Kolk, in the final part introduces the idea of Anne Cline who envisions places ‘free from aggresively righteous agendas…a contingent community, a sangha of silence (1998, p.130). He jokingly remarked that to suggest an online community of silence is almost a taboo idea, but not an impossible one. In the final remark, Kolk suggests that education should not provide opportunity to teach students skills to achieve their goals without making them also question their own goals and desires.
Having similar concerns yet with different metaphors, Jane McKie (2000) uses the total ‘tourist guide book’ as the metaphor of a kind of problematic learning experience where travelers may become already too ‘familiar’ with a place that they are yet to visit and gain experience. She suggest that online experinces such as navigating the Internet with too much direction may impoverish the experience. McKie thinks that we need to strike a balance between autonomy and gudiance in learning experiences because too much guidance (a pre-digested form of learning) can blunt the development of critical awarness. She speaks of the ‘total guide’ as a form of secondary text, ‘ one that can sometimes obscure awareness of the benefits of experiencing the terrain first-hand’ (p. 120).

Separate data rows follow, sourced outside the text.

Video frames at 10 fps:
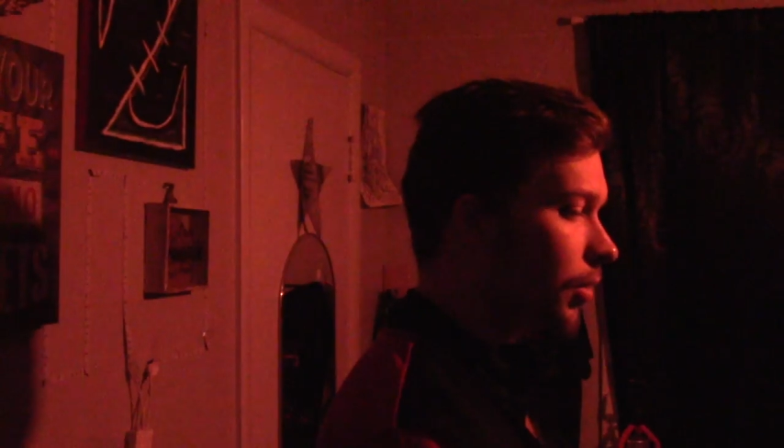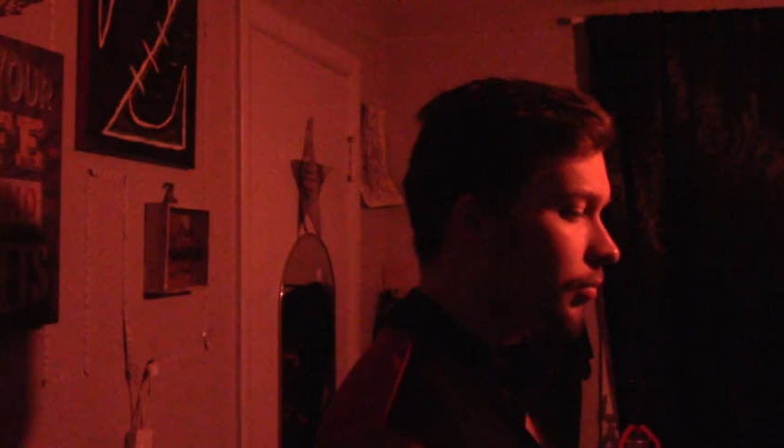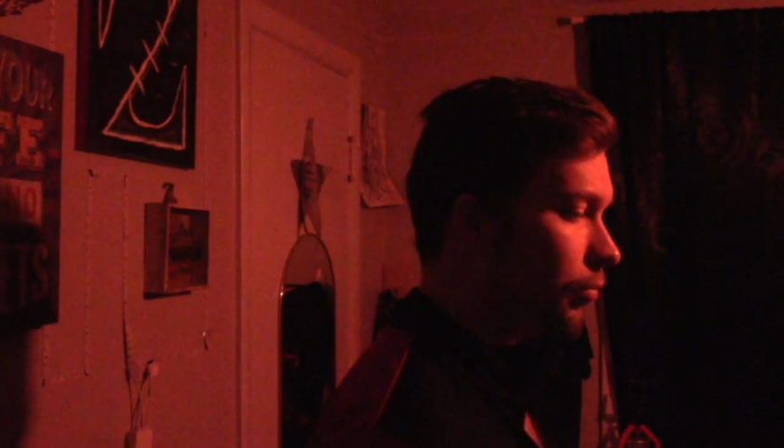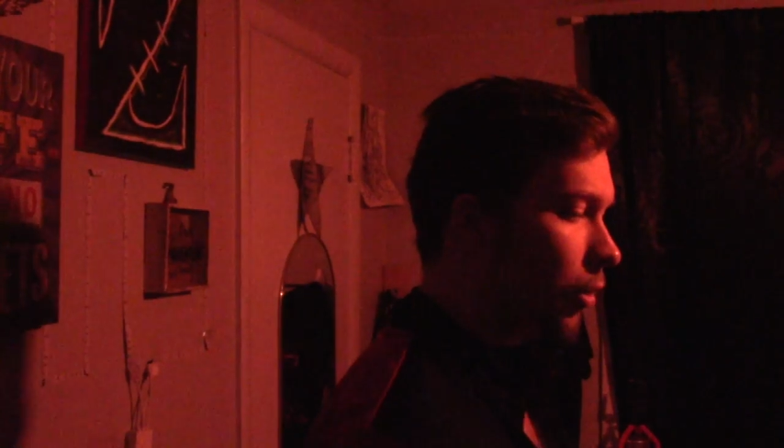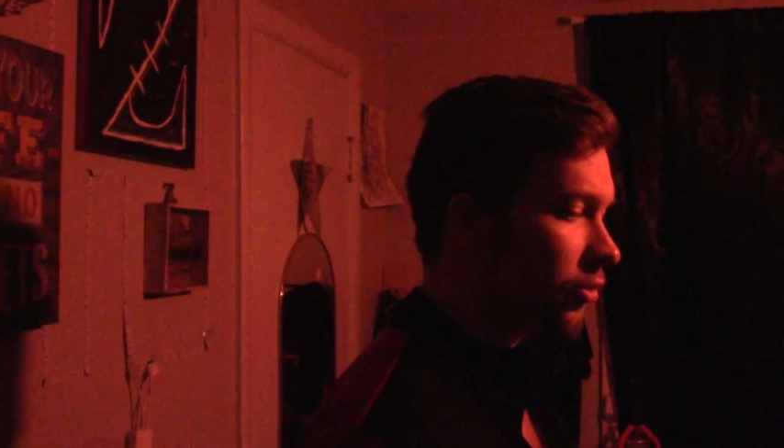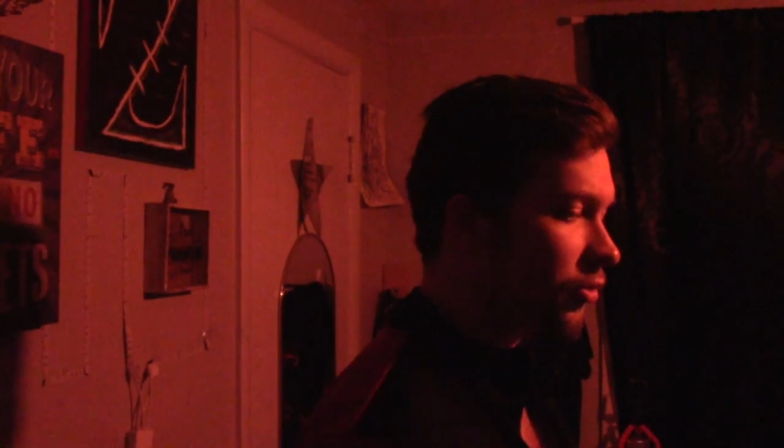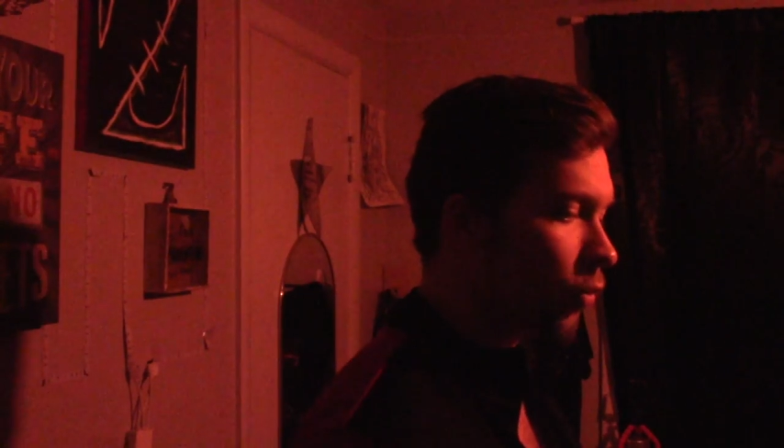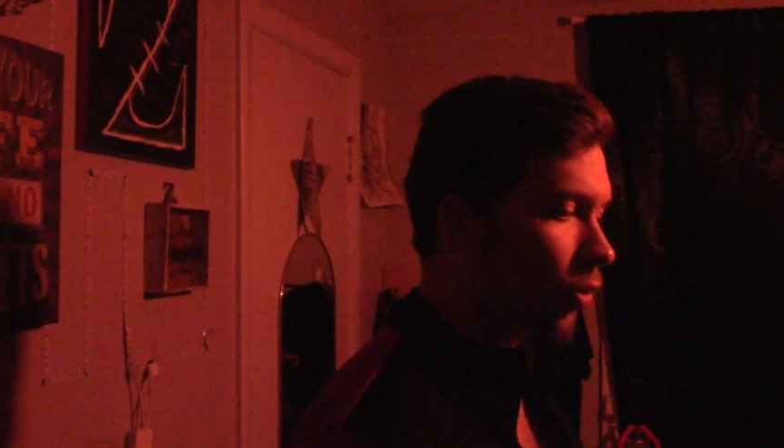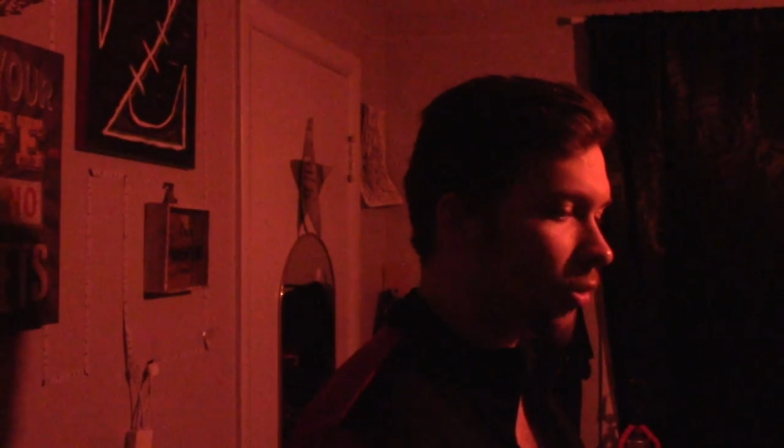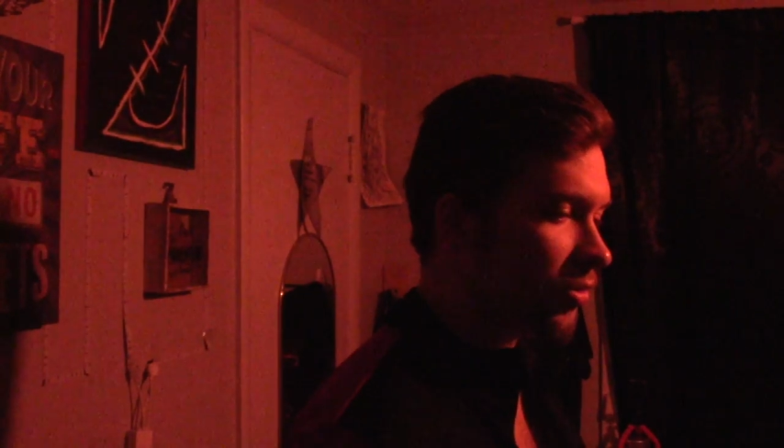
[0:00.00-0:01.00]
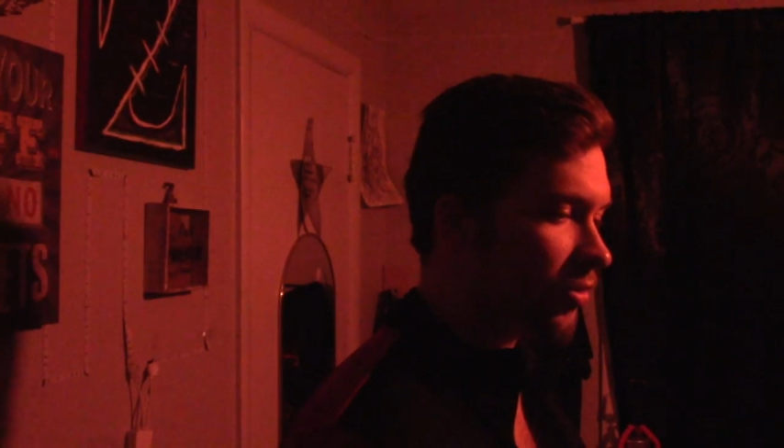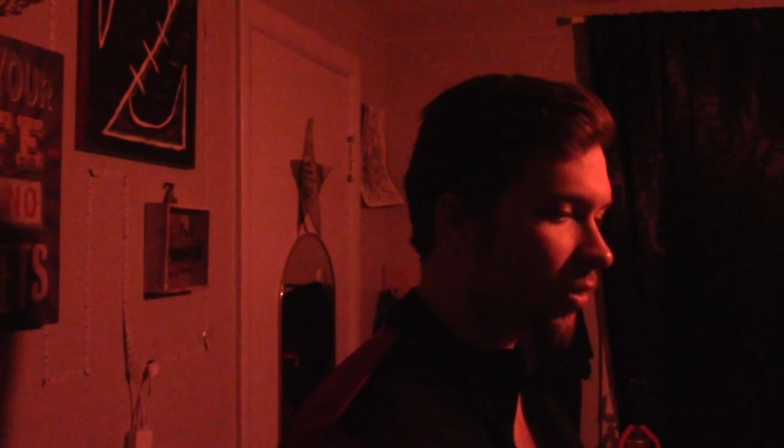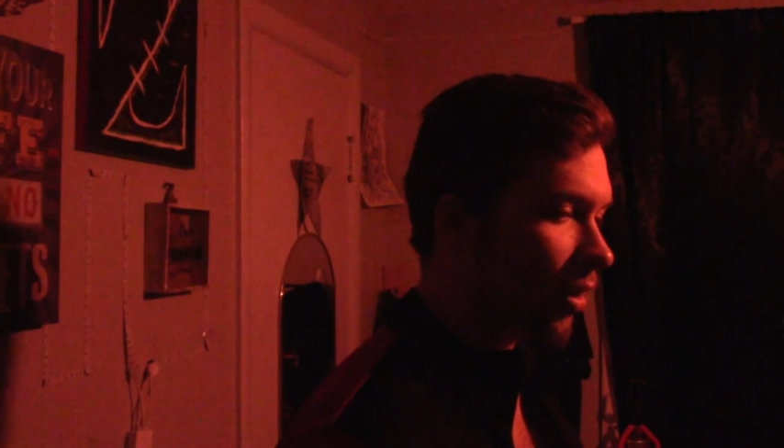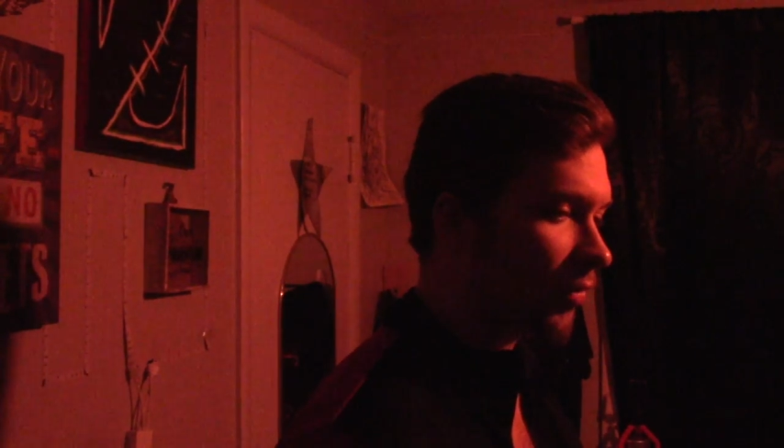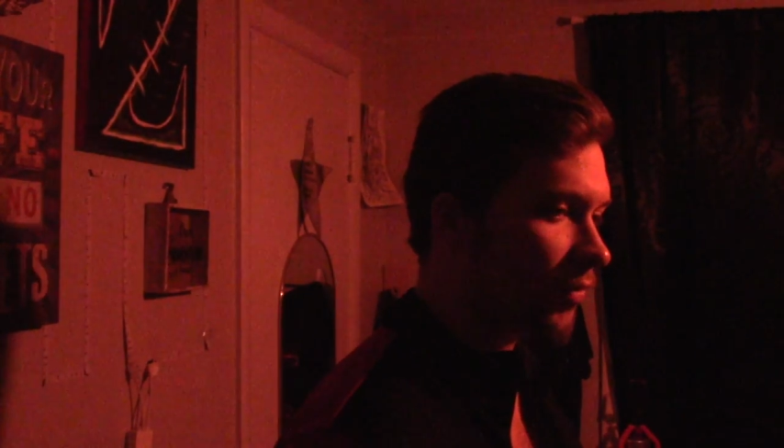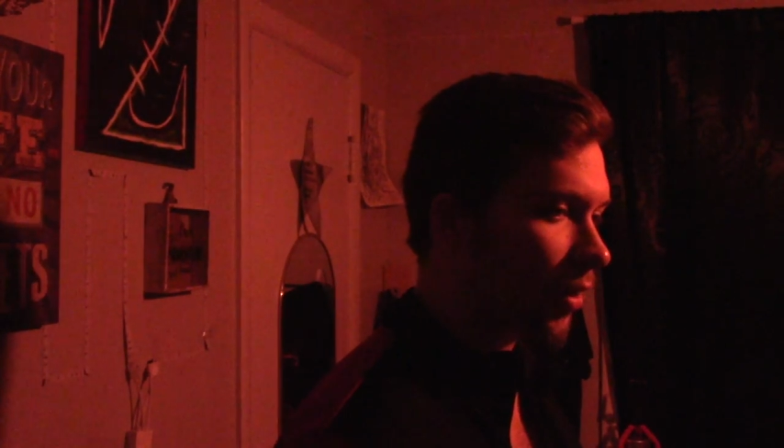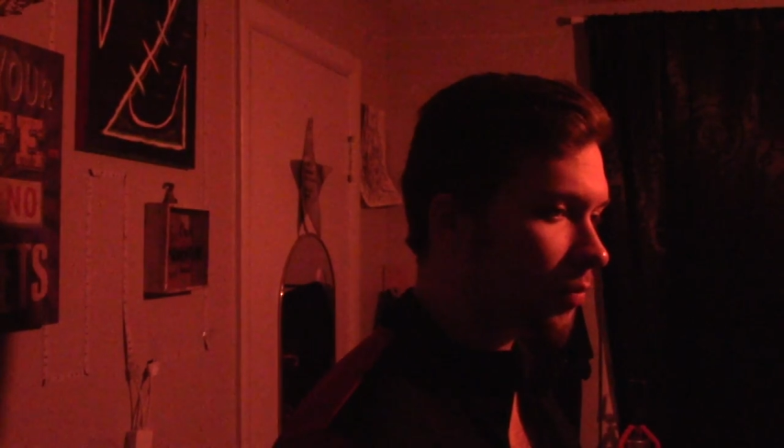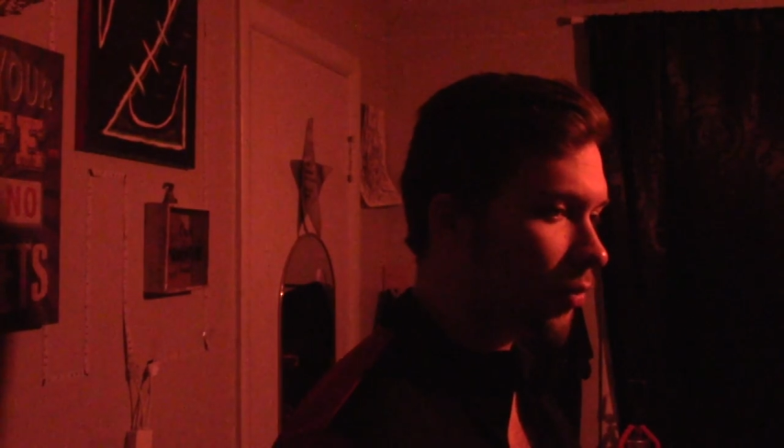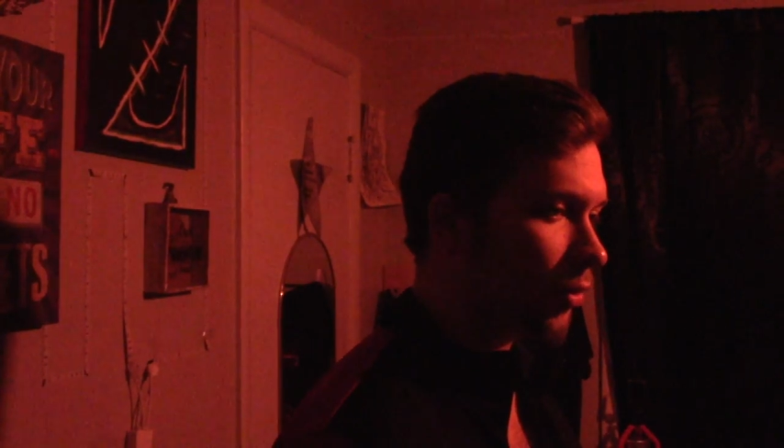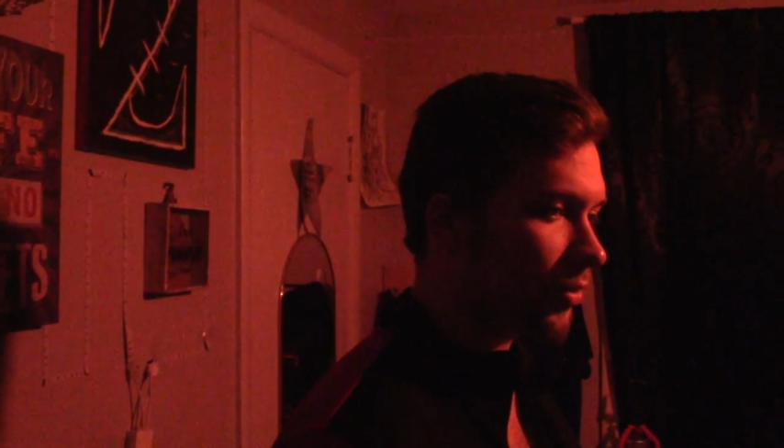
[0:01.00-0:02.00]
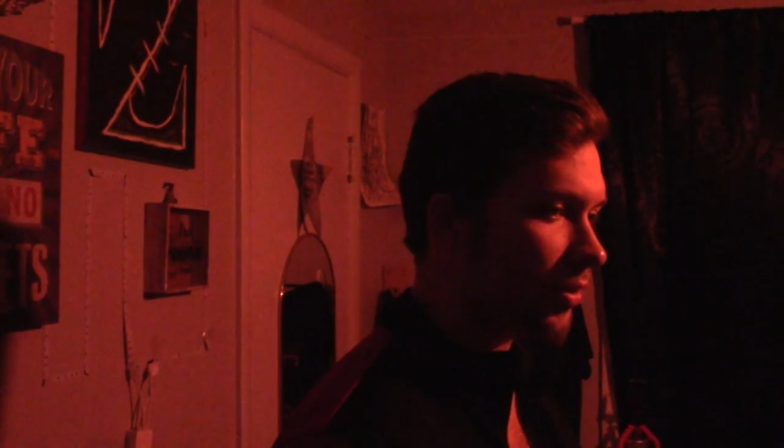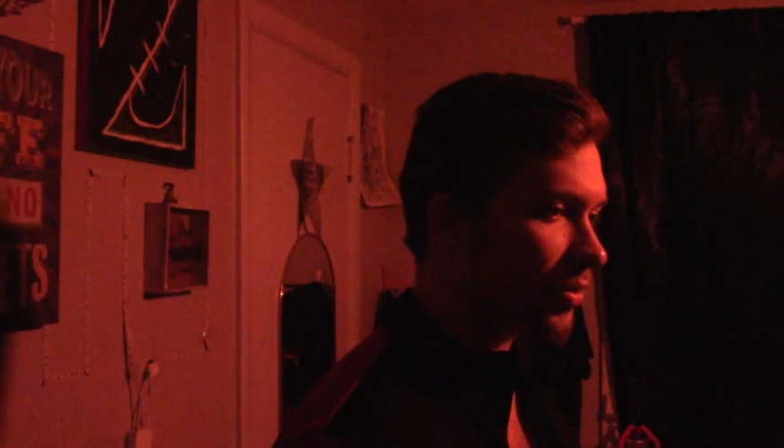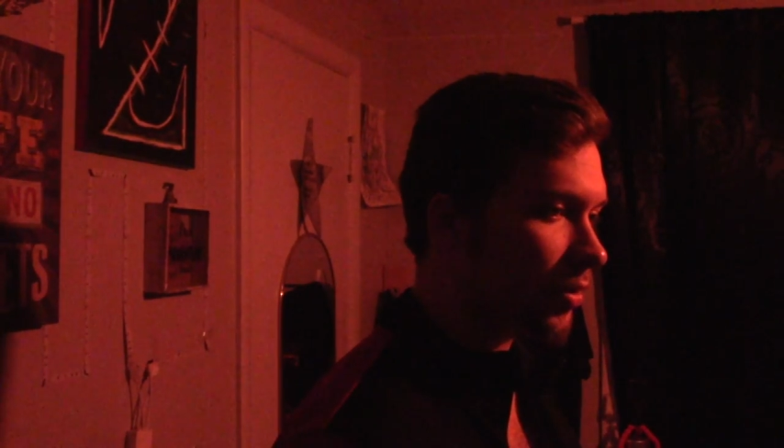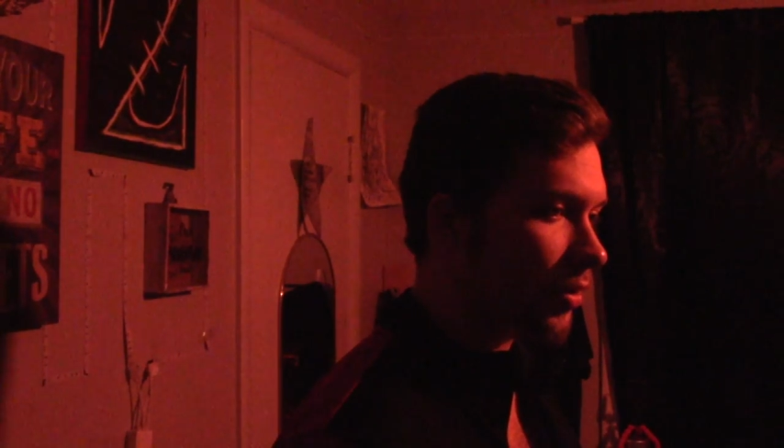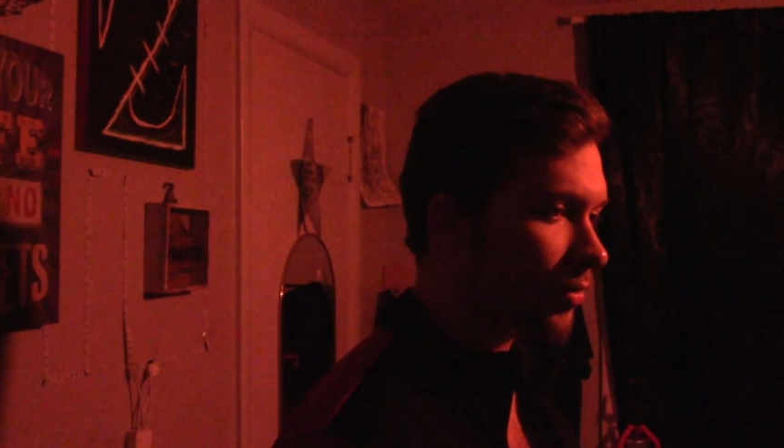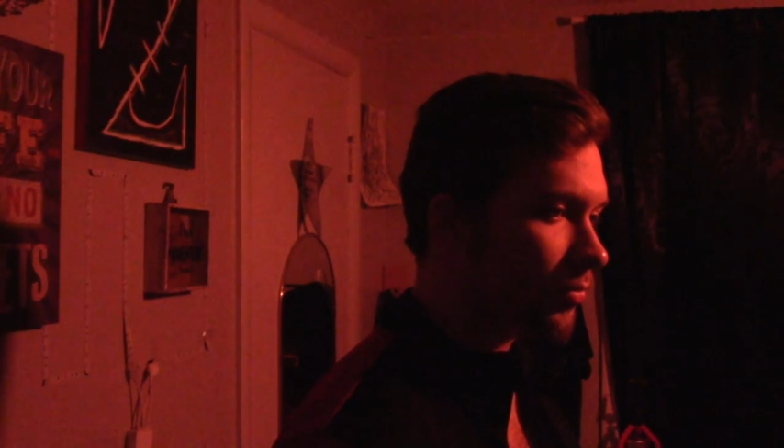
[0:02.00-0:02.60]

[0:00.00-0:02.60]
most wars are fought pointlessly.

Zahedi, an instructional designer brings in the cultural aspect into virtual learning space design, and particularly drawing exmaples from e-learning studies. Zahedi suggests that cultural diversity in today’s educational setting can be a constructive instructional challenge. He cited from a number of studies saying that students who study in a culturally diversed environment become ‘better critical thinkers, communicators, problem-solvers and team players’ (Sugar & Bonk, 1998). He raises the issue of whether to choose between making internationaized or localized e-learning environments, and suggests that the decision should base on the types of learners and target audience.